面会交流

面会交流の頻度や内容等を定めた事例

面会交流における子の最善の利益については、子の父母が夫婦として破綻していたとしても、子の人格の健全な発育のためには、子と父、子と母の関係を維持させることが最も重要であるという側面と、子と非監護親との安定した情緒的交流を確保することが、子の精神状態を安定させ、心身の成長に重要であるという側面を検討する必要がります。

分かりやすく言うと、(い)子の人格の健全な発育の観点、(ろ)子の精神的な安定という観点ということになります。

しかし、父母が離婚する場合、父母間で葛藤が高まることがあります。そして離婚後も母がそれを整理することができないため、非監護親が子と面会交流中に監護の安定性を阻害するような言動を取ったり、父母が相手に対する悪感情をこどもの前であらわにしたりして、(ろ)の利益が損なわれるという側面があります。

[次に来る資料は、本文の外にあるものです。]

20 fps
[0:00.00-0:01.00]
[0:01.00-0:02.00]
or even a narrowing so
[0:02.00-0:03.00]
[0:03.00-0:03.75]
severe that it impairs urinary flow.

しかしながら、家裁は元来(い)の利益を基調として、(ろ)の利益にも配慮しつつ、当面の面会交流の頻度や内容等について合意ができるように当事者に働きかけている。

父母間の葛藤は5年を経過すると、その大半は沈静化する傾向にあると指摘されている。このようなところからみると、(ろ)の利益、つまり、子が精神的に害されるというのは一過性のものという事情が含まれていると解釈されている。

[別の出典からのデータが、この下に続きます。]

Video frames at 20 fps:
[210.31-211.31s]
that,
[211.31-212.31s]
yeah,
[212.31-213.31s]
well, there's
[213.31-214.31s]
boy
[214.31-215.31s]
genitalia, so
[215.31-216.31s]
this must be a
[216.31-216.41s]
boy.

さて、京都家庭裁判所平成26年2月4日は、面会非について、父と母の協議によって定めるものの、協議ができなかった場合には面会尾が特定する定め方になっており、面会の頻度、1回の面会交流時間の長さ、子の引渡方法が具体的に定められている。これらは間接強制を念頭において定められているものと考えられます。また、保育園行事の参加については、親が子の成長を確かめ、子にとって親が見に来ることによって楽しみにするなど、親子双方にとって貴重な機会であるから、同居親が認める限り、別居親が積極的に行事に関わることが子の福祉に適合するといえる。京都家裁は保育園の施設管理権を尊重し保育園の意向に反しない限り参加することを認めている。また、父が参加できる具体的な楽興行事については、父と母の協議によるとして、間接強制の対象外としたものと推察される。